Panel 2 — Composite Cost Bar Chart
A direct comparison of the final composite cost achieved by each algorithm. Dijkstra and Bellman-Ford should match exactly. GA and SA may or may not converge to the same optimum depending on the random search.
Panel 3 — Latency vs. Delivery Rate Scatter
All enumerated simple paths from node 0 to node 9 are plotted. Color encodes composite cost. Star markers highlight the four algorithms’ chosen paths. This reveals the Pareto frontier trade-off: lower latency paths often suffer higher loss, and vice versa.
Panel 4 — Convergence History
The GA and SA best-found cost per iteration is plotted alongside the Dijkstra optimal (dashed red). A well-behaved metaheuristic should converge toward the Dijkstra line. Seeing how many iterations it takes — and whether it reaches optimality — reveals the algorithm’s efficiency.
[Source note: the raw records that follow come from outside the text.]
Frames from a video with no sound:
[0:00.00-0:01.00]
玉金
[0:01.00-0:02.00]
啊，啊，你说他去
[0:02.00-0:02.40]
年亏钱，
Panel 5 — Edge Composite Cost Heatmap
A node×node matrix showing the direct composite cost of each edge. NaN cells (white/empty) indicate no direct link. This is useful for identifying high-cost bottleneck links in the topology.
Panel 6 — 3D Cost Surface
The most visually striking panel: a smooth surface where the X-axis is link latency, Y-axis is packet loss %, and Z-axis is composite cost. The red dots are the actual network edges plotted on this surface.
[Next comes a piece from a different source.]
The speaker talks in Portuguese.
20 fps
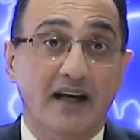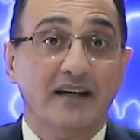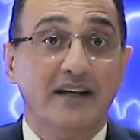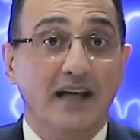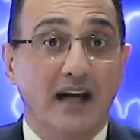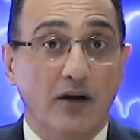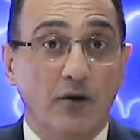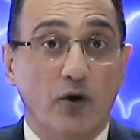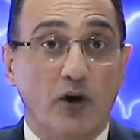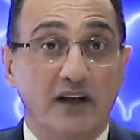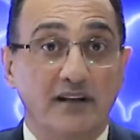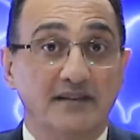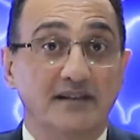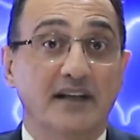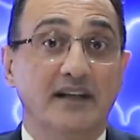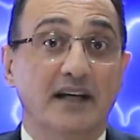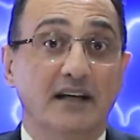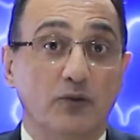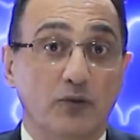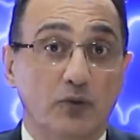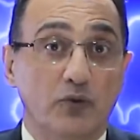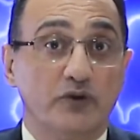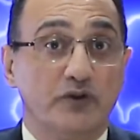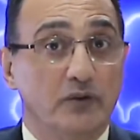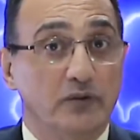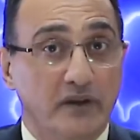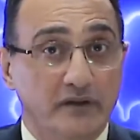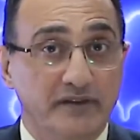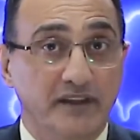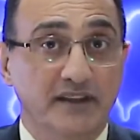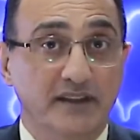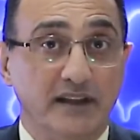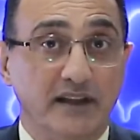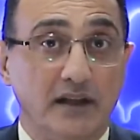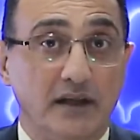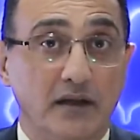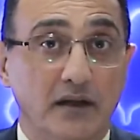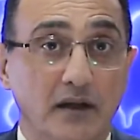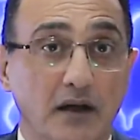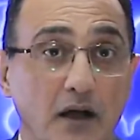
que agora se recusam a vender.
$$Z = 0.7 \cdot L + 0.3 \cdot (-\log(1-p)) \times 100$$
This surface shows clearly that packet loss grows the composite cost super-linearly (due to the log transform), while latency contributes linearly. Links with even moderate loss (>3%) become disproportionately expensive.
Execution Results
================================================================= Algorithm Path Composite ================================================================= Dijkstra 0 → 1 → 4 → 8 → 9 39.6183 Bellman-Ford 0 → 1 → 4 → 8 → 9 39.6183 Genetic Algorithm 0 → 1 → 4 → 8 → 9 39.6183 Simulated Annealing 0 → 1 → 4 → 8 → 9 39.6183 ================================================================= ── Detailed Metrics ── Algorithm Latency(ms) Loss(sum) Delivery% ---------------------------------------------------------- Dijkstra 54.0 0.0600 94.12% Bellman-Ford 54.0 0.0600 94.12% Genetic Algorithm 54.0 0.0600 94.12% Simulated Annealing 54.0 0.0600 94.12%

Figure saved.
Key Takeaways
- Dijkstra is the gold standard for this problem class: optimal, fast, and deterministic.
- Bellman-Ford confirms the result and extends to negative-weight scenarios.
- GA and SA are valuable when the cost function is non-convex, multi-objective, or involves constraints that break traditional shortest-path assumptions.
- The log transform on packet loss is critical: without it, a path with 5% loss per hop across 5 hops would compute additive loss of 25% — masking the true compounding effect. With the transform, delivery probability becomes additive in log-space, giving mathematically correct path evaluation.
- The 3D surface makes it visually clear why packet loss is often the dominant term in real network routing decisions.